Дровосек и его жена ответили:

— Да.

— А пеленки?

— Есть пеленки.

— А одеяло? А все, что понадобится для ребенка?

Они ответили «да», и Гея показала им ребенка, которого держала на руках. Жена дровосека приблизилась к богине и спросила:

— Есть ли у него имя?

Но Гея не могла ответить. Боги знают себя и не нуждаются в именах. Это только у человека есть дурная привычка давать имена всем вокруг, даже богам.

— Тогда мы будем звать его Евгенидесом, — сказала жена дровосека. — С днем рождения!

Они принесли Евгенидеса к себе домой и полюбили, как родного сына. Гея иногда приходила к ним в облике старой женщины и приносила мальчику подарки. Когда он был совсем маленький, подарки тоже были маленькими: мыльные пузыри на разноцветных нитках, которые качались над колыбелью; одеяло из кротовьих шкурок, чтобы согреть ребенка зимой.

Когда Евгенидесу исполнилось пять лет, богиня наделила его даром языков, чтобы он мог понимать всех животных вокруг.

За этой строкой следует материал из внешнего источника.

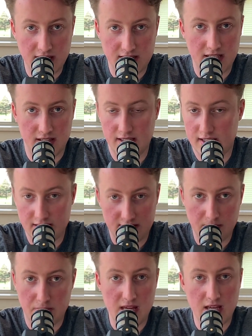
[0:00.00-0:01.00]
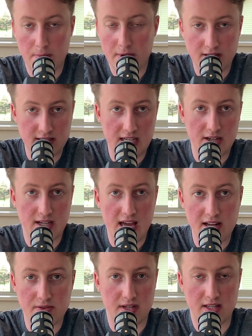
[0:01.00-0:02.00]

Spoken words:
Dillon is being compared to Derrick Henry.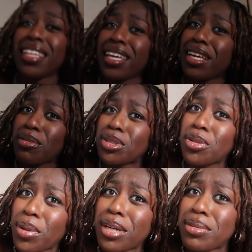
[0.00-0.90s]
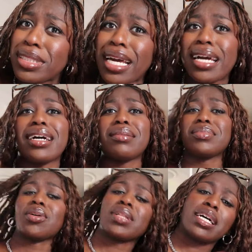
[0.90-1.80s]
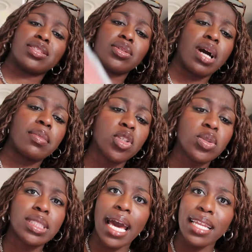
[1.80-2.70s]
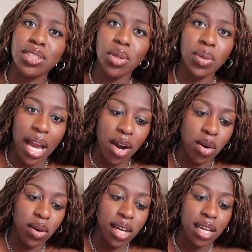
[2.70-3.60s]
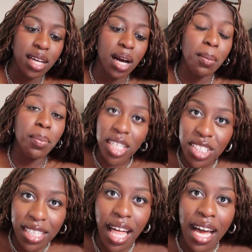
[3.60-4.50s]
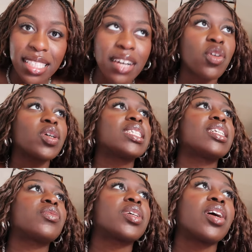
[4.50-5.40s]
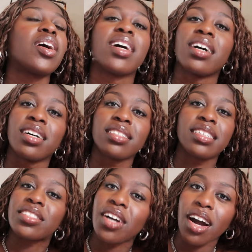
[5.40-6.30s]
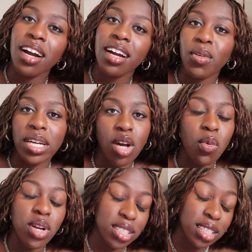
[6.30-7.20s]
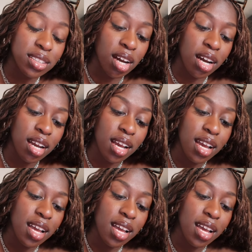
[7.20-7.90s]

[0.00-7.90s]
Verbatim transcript: It was quick with that. I'm so glad. So I'm so sad it's sold out. A bungee class. I've always seen one on uh TikTok. Well, I saw one on TikTok.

Когда ему исполнилось десять, она научила его говорить с богами озер и рек.

Когда Евгенидесу исполнилось пятнадцать, Гея хотела подарить ему бессмертие, но Уран остановил ее на пути.

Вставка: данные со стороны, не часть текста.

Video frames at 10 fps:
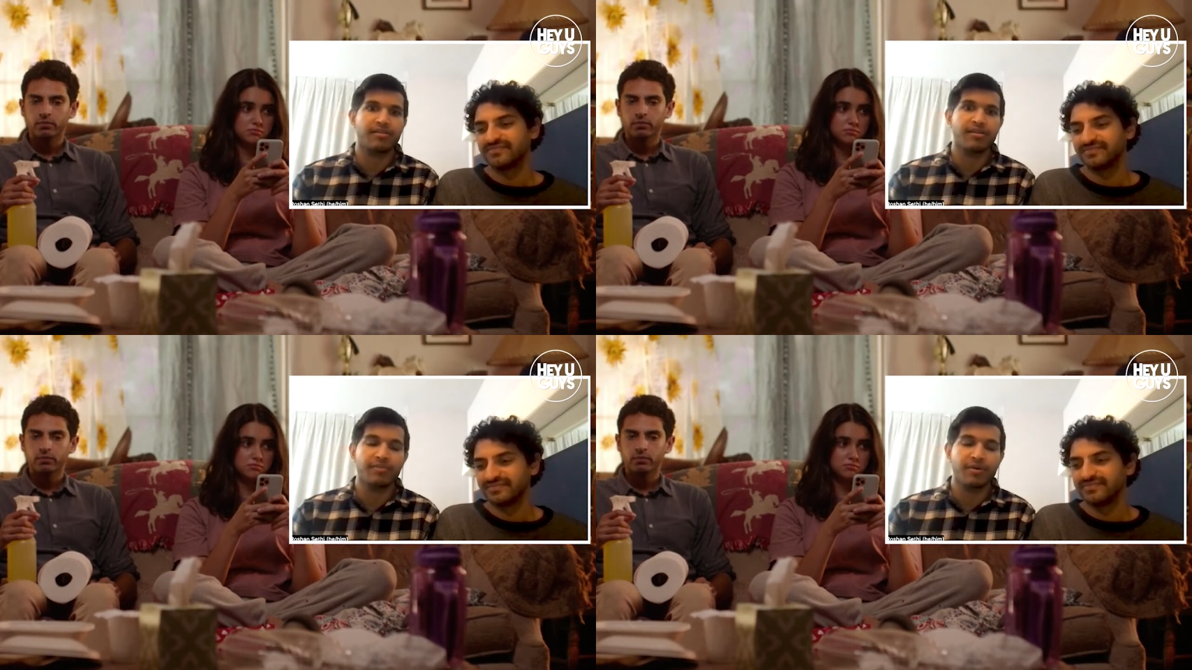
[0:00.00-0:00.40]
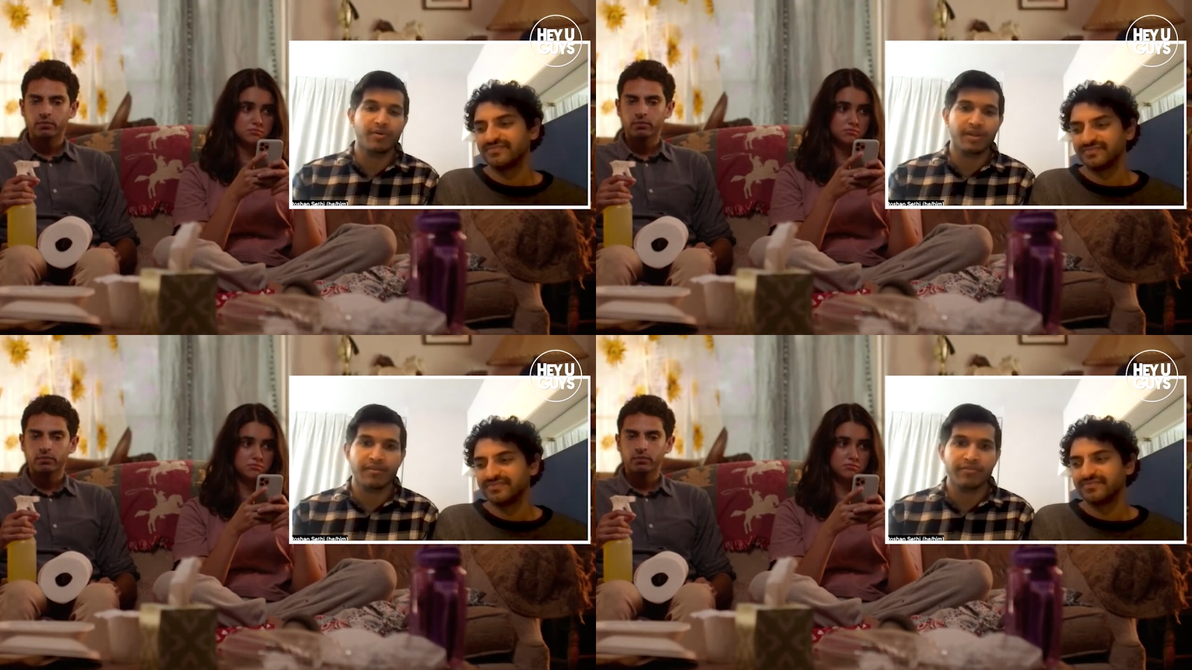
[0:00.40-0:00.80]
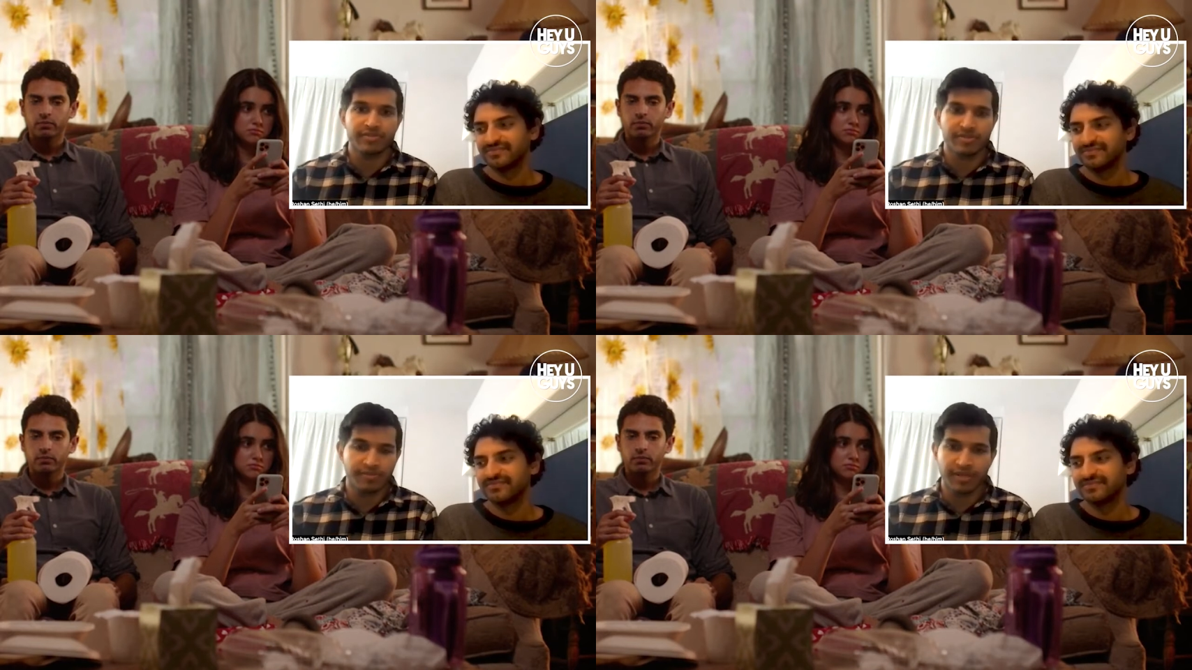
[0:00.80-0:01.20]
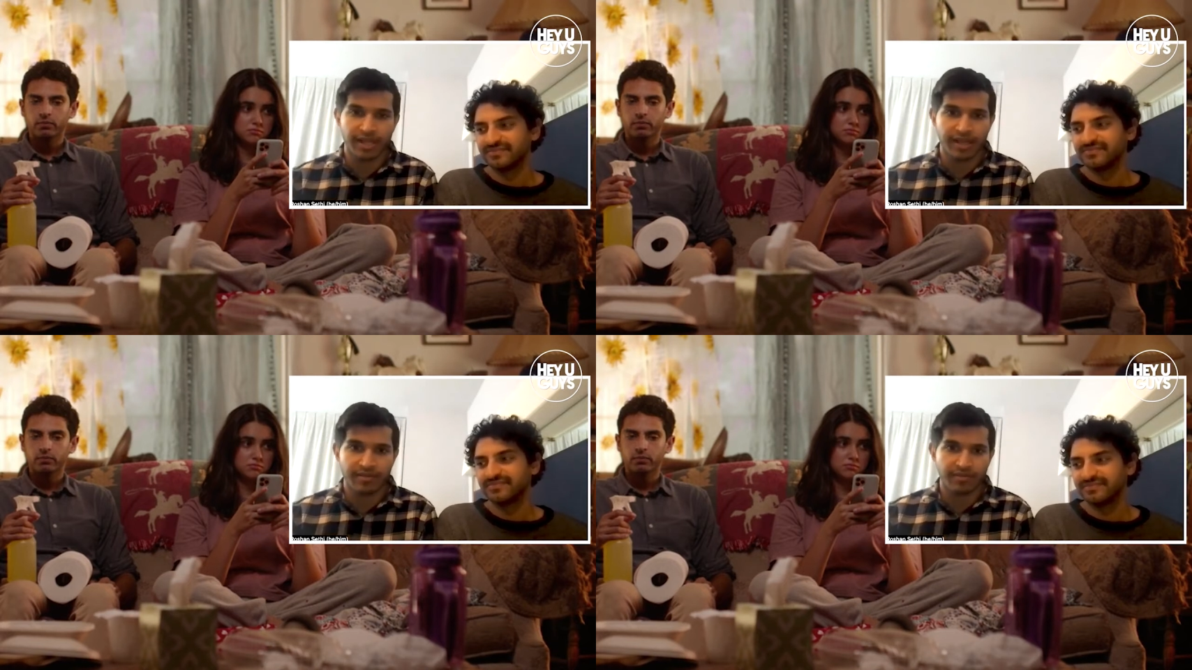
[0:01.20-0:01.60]
Speaker 1: think about what life used to be
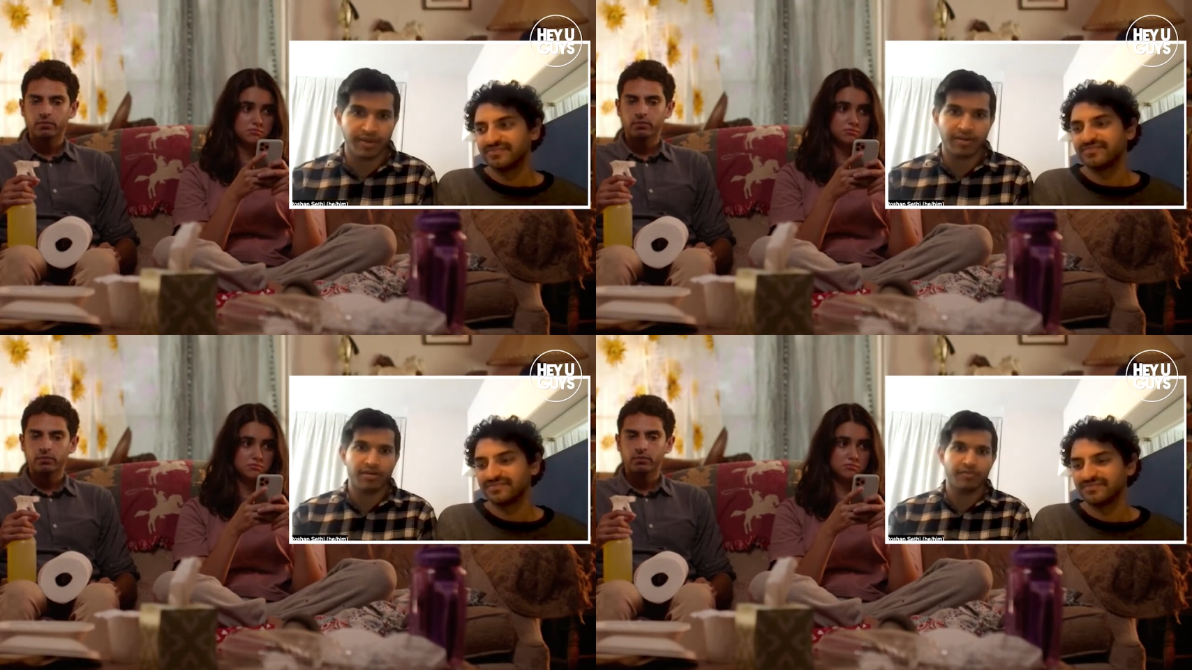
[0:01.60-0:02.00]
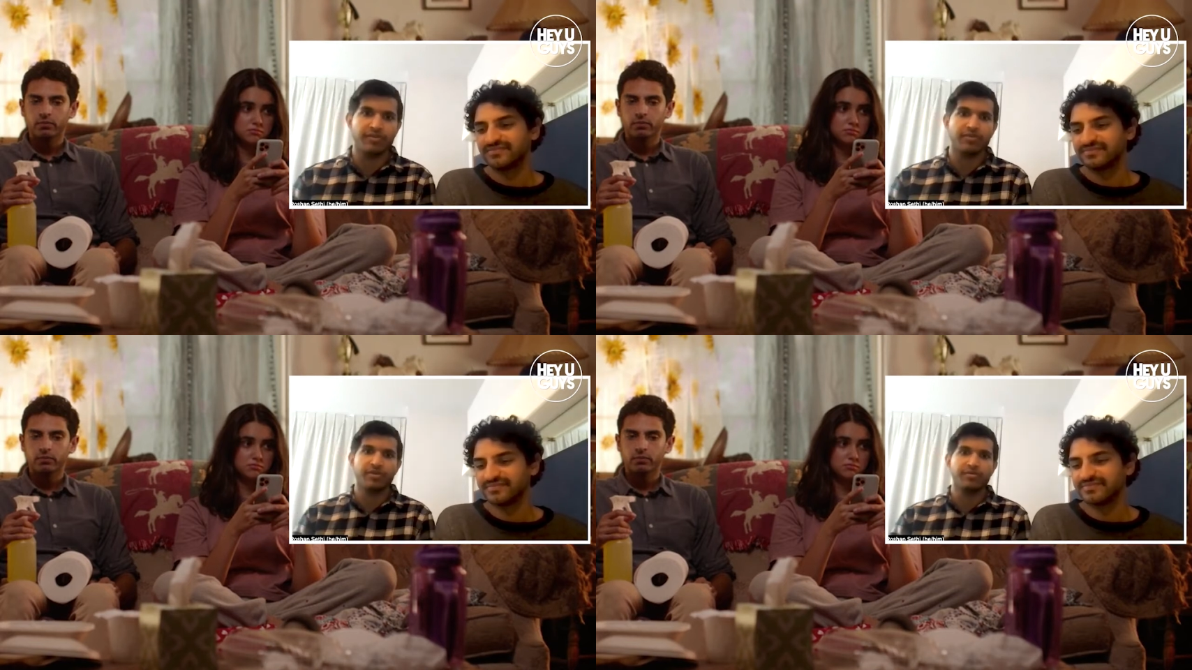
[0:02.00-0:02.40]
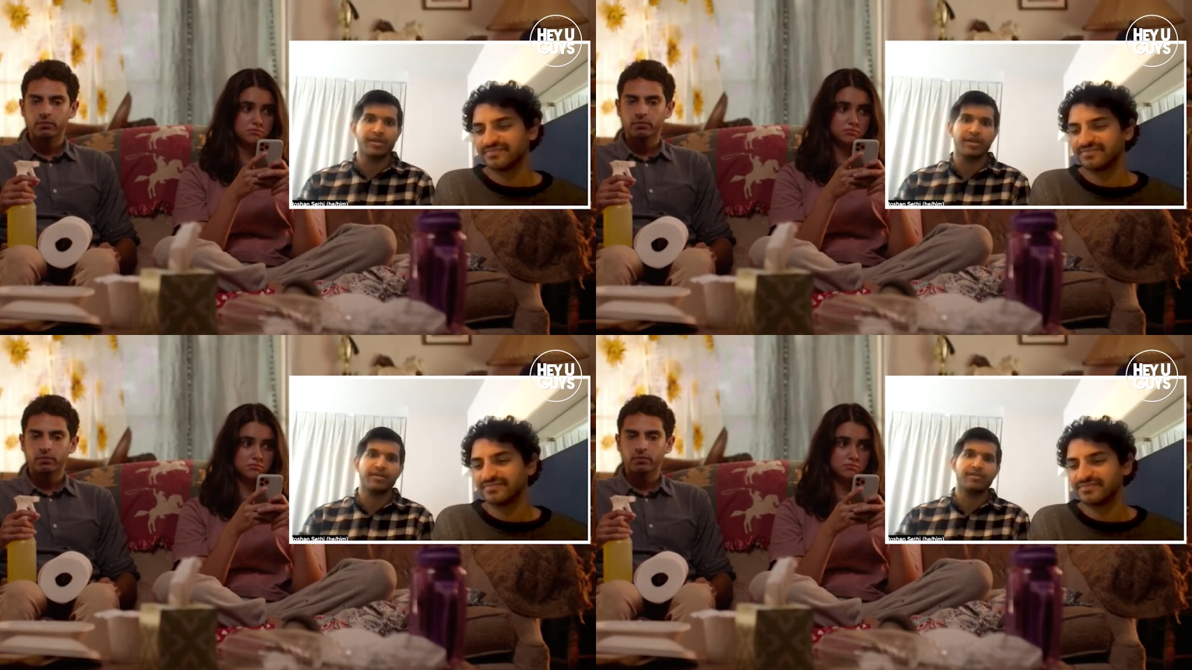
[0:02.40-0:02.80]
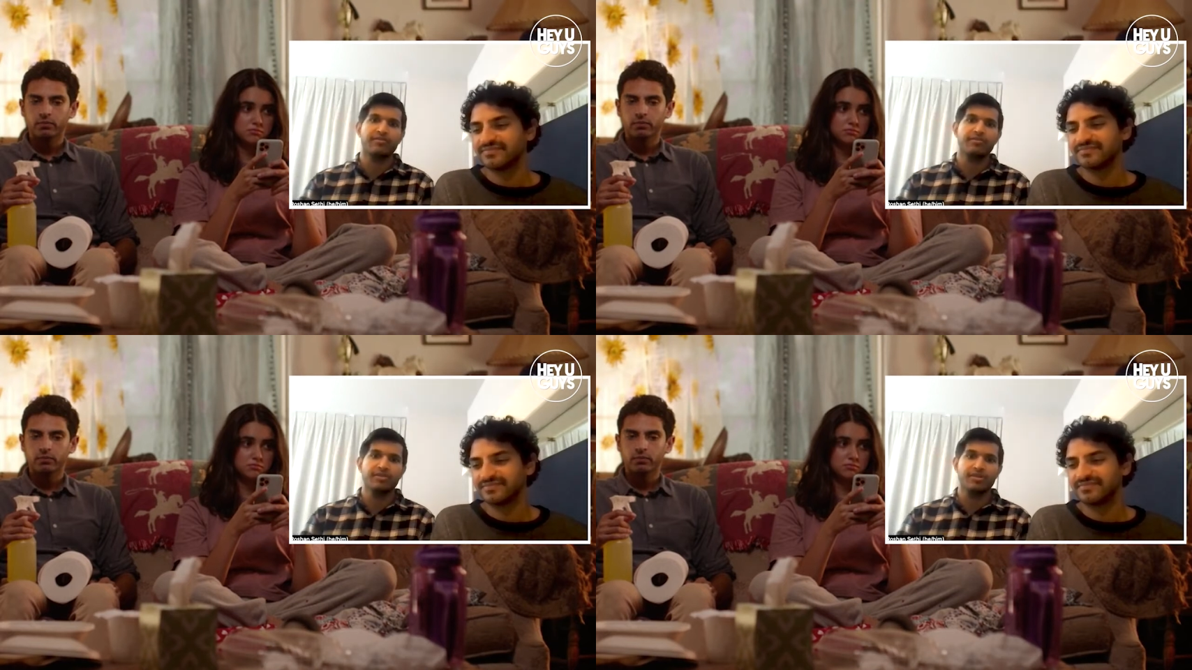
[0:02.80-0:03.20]
like and what it hopefully would be like in the
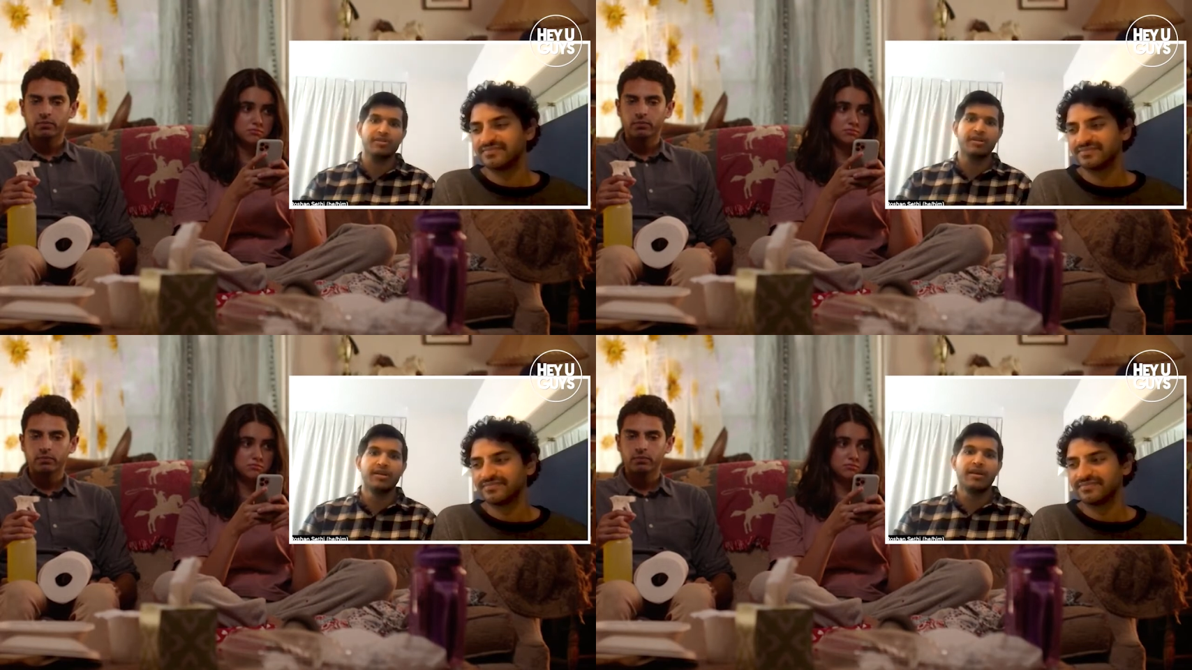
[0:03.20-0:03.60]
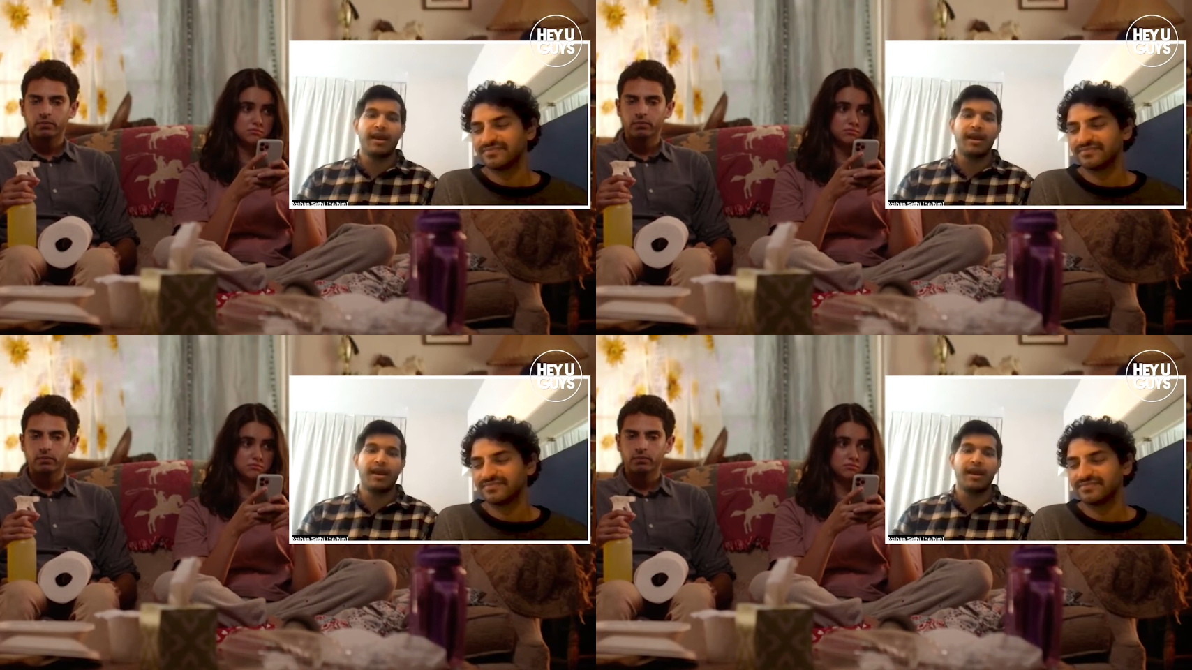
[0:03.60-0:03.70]
future.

— Куда ты идешь? — спросил он.

— Повидать своего сына, — сказала Гея.

— У тебя есть сын не от меня? — удивился Уран.

— У меня есть сын от дровосека, — ответила Гея, и Уран сильно рассердился.

Он пошел к дому Евгенидеса и метнул в него молнию; дом был разрушен, а Евгенидес с родителями, испугавшись, бежали в лес. Небо было против них, но лес принадлежал Гее, и спрятал их.

Уран рассердился еще больше и закричал Гее:

— Ты не должна рожать детей ни от кого, кроме меня! Ты не должна иметь никаких людей, кроме моего народа!

И он бросил свои громы и молнии на деревни, где люди поклонялись Гее за ее дары; но он пощадил деревни, где люди благодарили его. Тогда Гея тоже рассердилась и сказала, что не потерпит на земле ни одного из людей Урана; она задрожала от гнева и уничтожила селения, которые пощадил Уран. По всему миру дома людей были разрушены, посевы сожжены, а животные разбежались; люди плакали и молились о спасении, но Гея с Ураном были слишком злы друг на друга, чтобы услышать людей.

Возможно, люди погибли бы тогда, но их крики услышала Гефестия. Она была старшей из детей Урана и Геи и самой любимой. Она пришла к Урану и сказала ему:

— Посмотри, как твои дети страдают от вашей с матерью вражды.

И Уран вспомнил о своих детях-реках и ручьях, он посмотрел вниз, и увидел, что по ним плывет мусор из сожженных деревень.

Гефестия пришла к Гее и сказала:

— За что ты обидела людей Урана? Посмотри, что стало с твоими людьми!

И Гея посмотрела вокруг и увидела, что ее люди испуганы, их дома лежат в руинах, и им нечего есть. Люди неба тоже плакали и просили ее укротить свой гнев и простить их, если они обидели богиню.

Тогда Гея перестала сердиться. Уран подумал, и тоже успокоился. Гефестия спросила их:

— Почему люди должны гибнуть от ваших ссор? Дай мне свои громы и молнии, отец, дай мне свою силу сотрясать землю, мать, чтобы в следующий раз никто не пострадал.

Гея отдала дочери свою силу, а Уран обещал отдать молнии. Он так же обещал не вредить Евгенидесу, но попросил, чтобы Гея не делала ему дорогих подарков и не дарила бессмертие никому, кроме их общих детей. Гея дала обещание, и они с Ураном помирились.

Люди Урана и Геи восстановили свои дома, поймали животных и снова засеяли поля, но с тех пор были осторожны и построили в каждой деревне по два алтаря, чтобы одновременно благодарить и Урана и Гею, и быть их общими людьми.

Со времен той великой нужды люди молятся не только Урану и Гее, но и Гефестии, потому что она заступилась за людей перед богами.